- 172
Lee Bontecou
Description
- Lee Bontecou
- Untitled
- signed and dated 60
- welded steel, canvas and wire
- 27 1/2 by 29 by 6 1/4 in. 69.9 by 73.7 by 15.9 cm.
Provenance
Private Collection, Pennsylvania
Acquired by the present owner from the above
Exhibited
Condition
In response to your inquiry, we are pleased to provide you with a general report of the condition of the property described above. Since we are not professional conservators or restorers, we urge you to consult with a restorer or conservator of your choice who will be better able to provide a detailed, professional report. Prospective buyers should inspect each lot to satisfy themselves as to condition and must understand that any statement made by Sotheby's is merely a subjective qualified opinion.

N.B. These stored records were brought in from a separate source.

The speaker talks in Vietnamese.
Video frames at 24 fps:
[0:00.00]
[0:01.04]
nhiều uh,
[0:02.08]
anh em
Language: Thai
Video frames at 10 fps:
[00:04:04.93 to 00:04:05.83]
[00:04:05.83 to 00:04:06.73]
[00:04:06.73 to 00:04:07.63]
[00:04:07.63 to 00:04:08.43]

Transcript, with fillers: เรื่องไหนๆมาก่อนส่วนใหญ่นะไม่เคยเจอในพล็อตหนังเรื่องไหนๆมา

NOTWITHSTANDING THIS REPORT OR ANY DISCUSSIONS CONCERNING CONDITION OF A LOT, ALL LOTS ARE OFFERED AND SOLD "AS IS" IN ACCORDANCE WITH THE CONDITIONS OF SALE PRINTED IN THE CATALOGUE.
Catalogue Note
The present work, Untitled from 1960, perfectly epitomizes Bontecou’s established, recognizable style for which she became known. The canvas is roughly stitched to the steel frame with the sutures evident, drawing the viewer’s attention to the process of its creation. Framed by the patchwork of canvas are two deep, black, oval holes with concentric circles surrounding them, almost like reverberations of their impact. Jutting out from the wall, the present work invades the spectator’s space, yet simultaneously draws one into the dark, cryptic voids. As Donald Judd remarked in 1965, “Bontecou’s reliefs are an assertion of herself, of what she feels and knows. Their primitive, oppressive and unmitigated individuality excludes grand interpretations.”

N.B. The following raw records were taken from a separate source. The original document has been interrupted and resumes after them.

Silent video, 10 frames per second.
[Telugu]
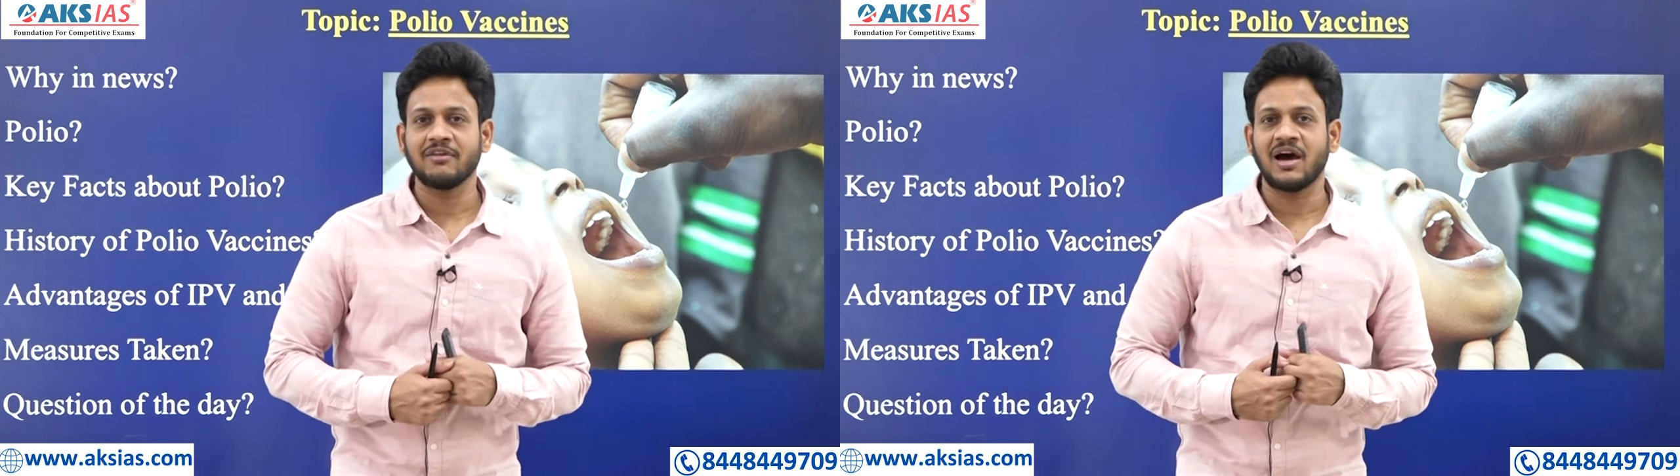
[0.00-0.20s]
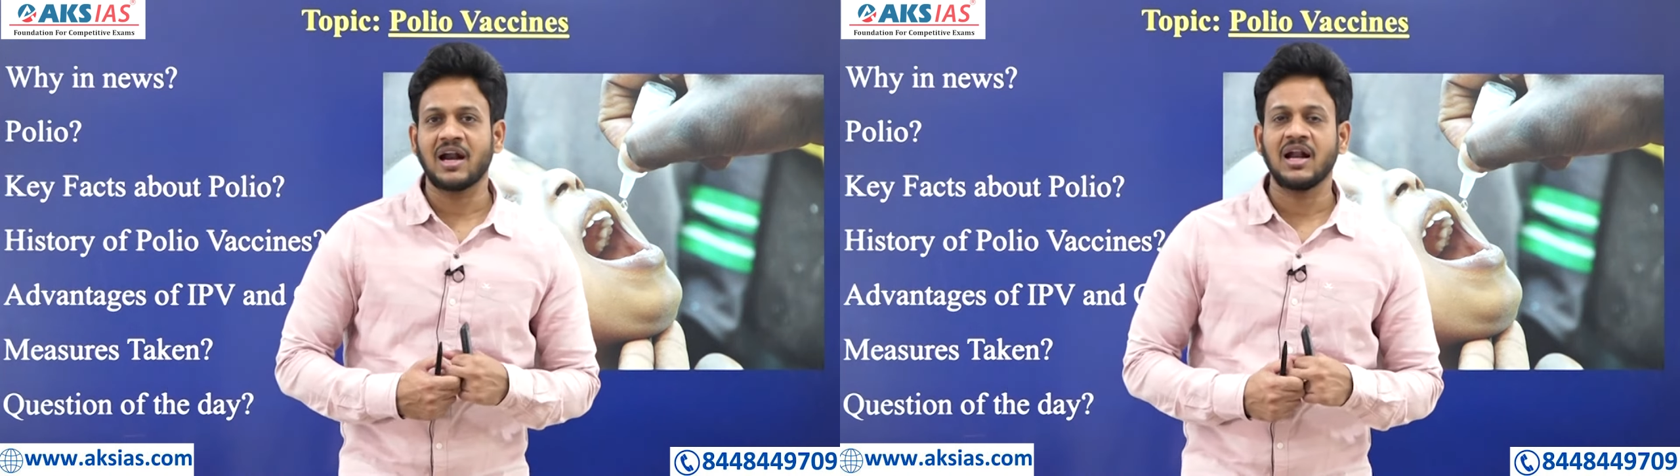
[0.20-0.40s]

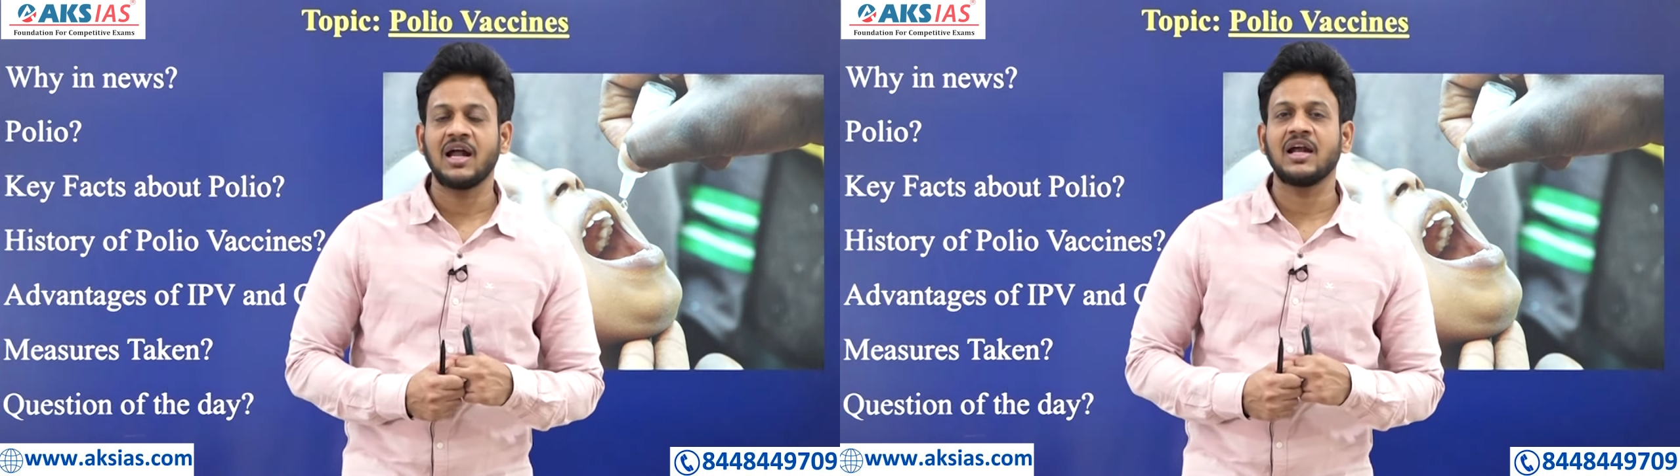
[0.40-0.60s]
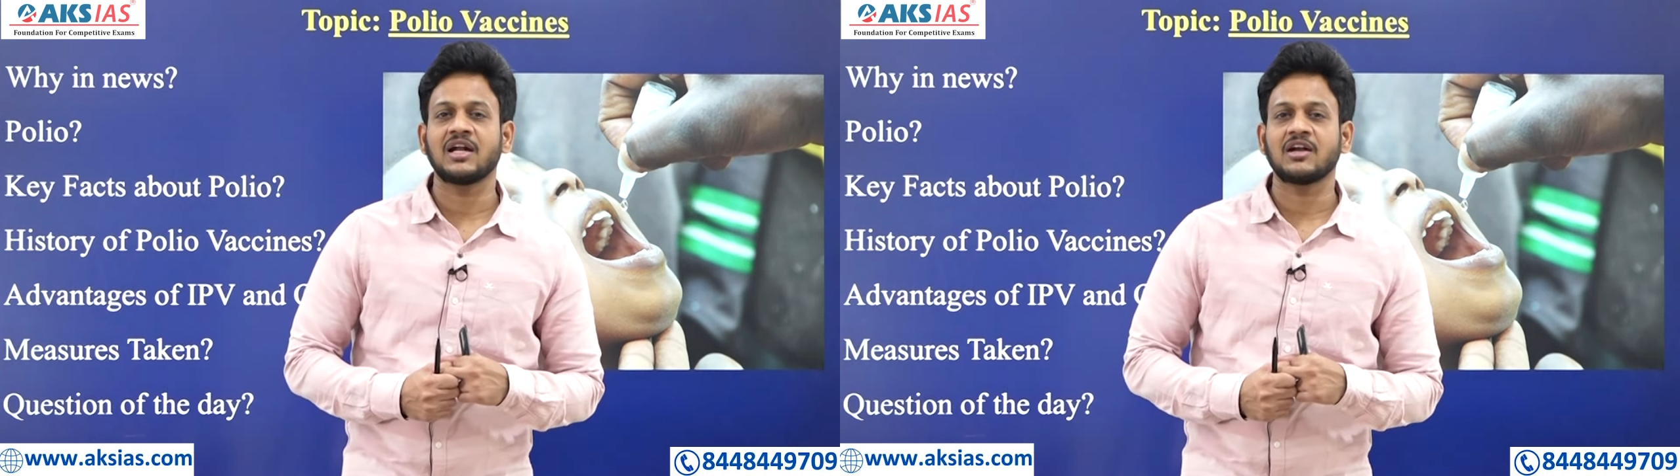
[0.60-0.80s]
నివారణ
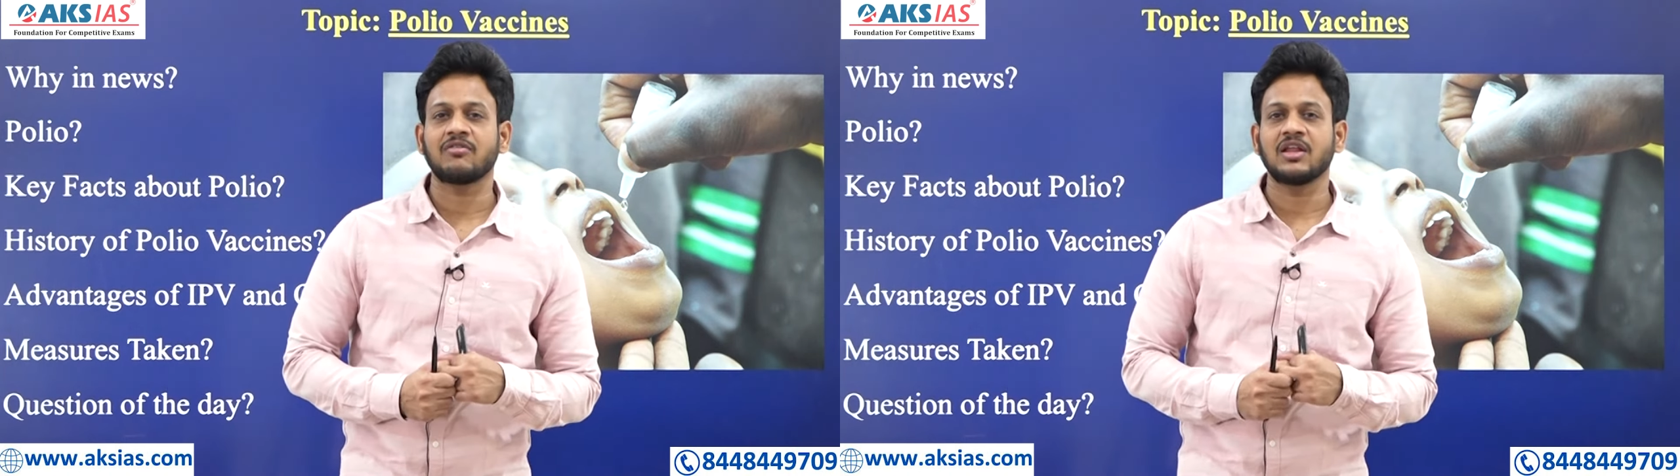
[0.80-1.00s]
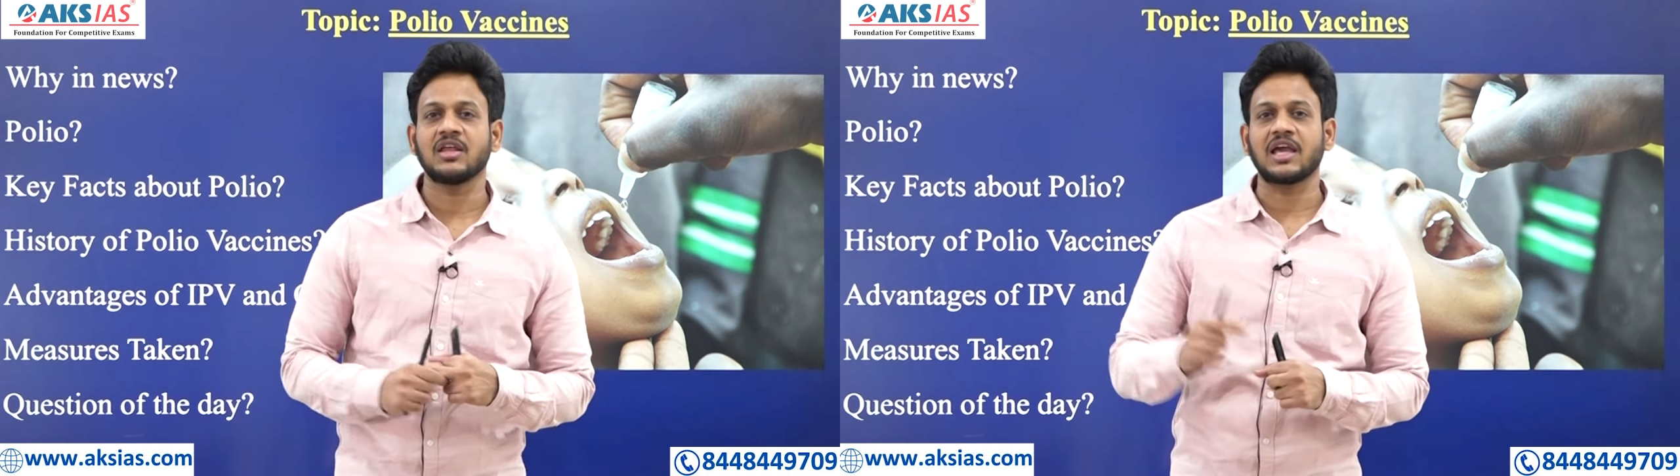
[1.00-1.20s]

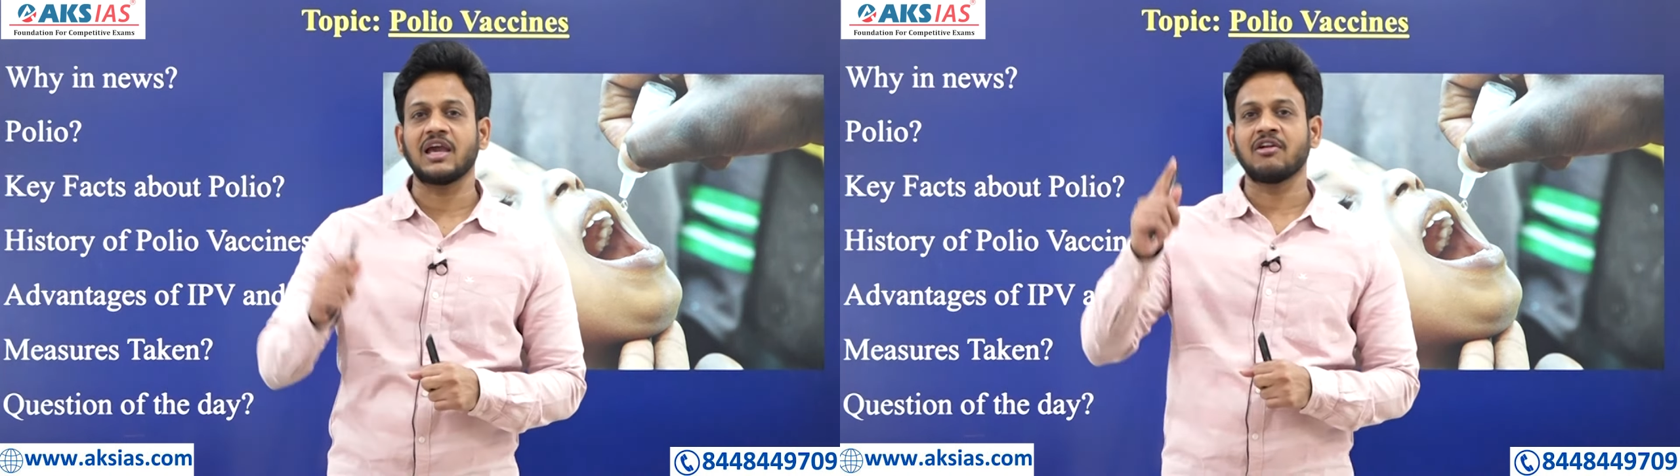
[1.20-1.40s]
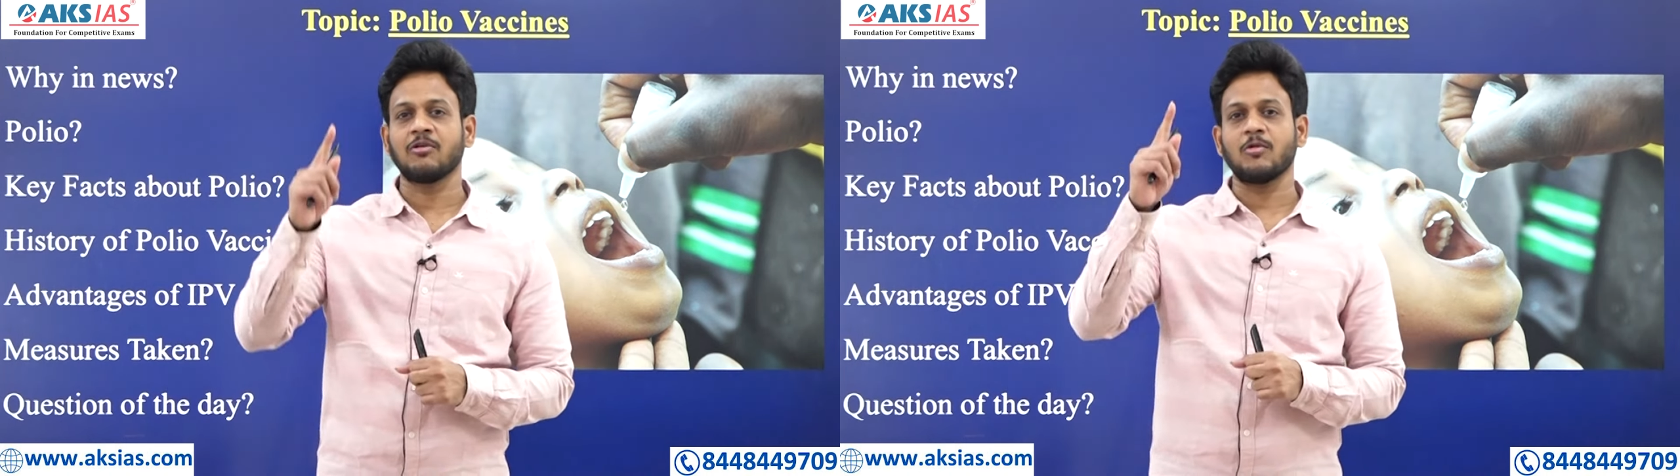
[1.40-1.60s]
అనేటటువంటిది
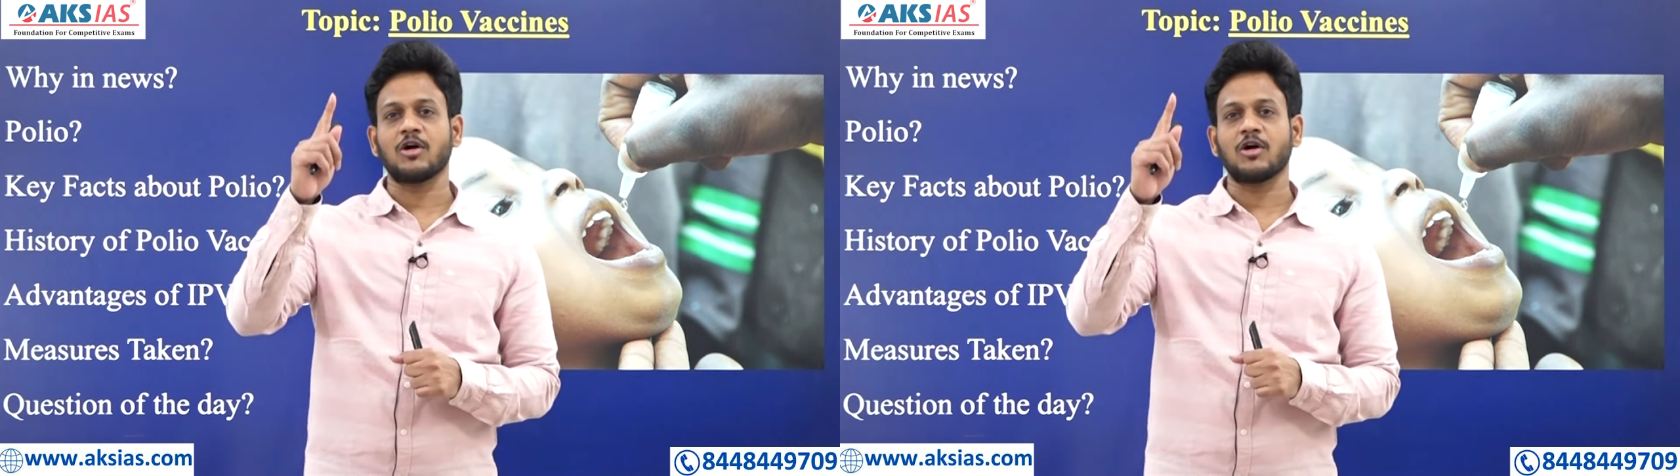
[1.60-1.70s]
కేవలం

Bontecou, the only woman in Leo Castelli's stable of artists including Roy Lichtenstein, Jasper Johns, Frank Stella, Donald Judd and Robert Rauschenberg, burst onto the New York art scene with her first solo show at Castelli in 1960. Many critics likened the holes in Bontecou’s work to bodily orifices, attaching negative and aggressive connotations, menacing, harmful. Bontecou has never acknowledged that these euphemisms exist in her work. She uses the void to convey the contradictions and paradoxes of the human condition: the heavenly and the corrupt; the abstract and the concrete; pritivism and skill. As critic Dore Ashton wrote in response to Bontecou’s show at Castelli in 1960, “The reigning image is the black tunneled hole central to anything Bontecou undertakes. This cavity bores deep and is, to my mind, far more significant than the obvious sexual connotations so often invoked for her work.”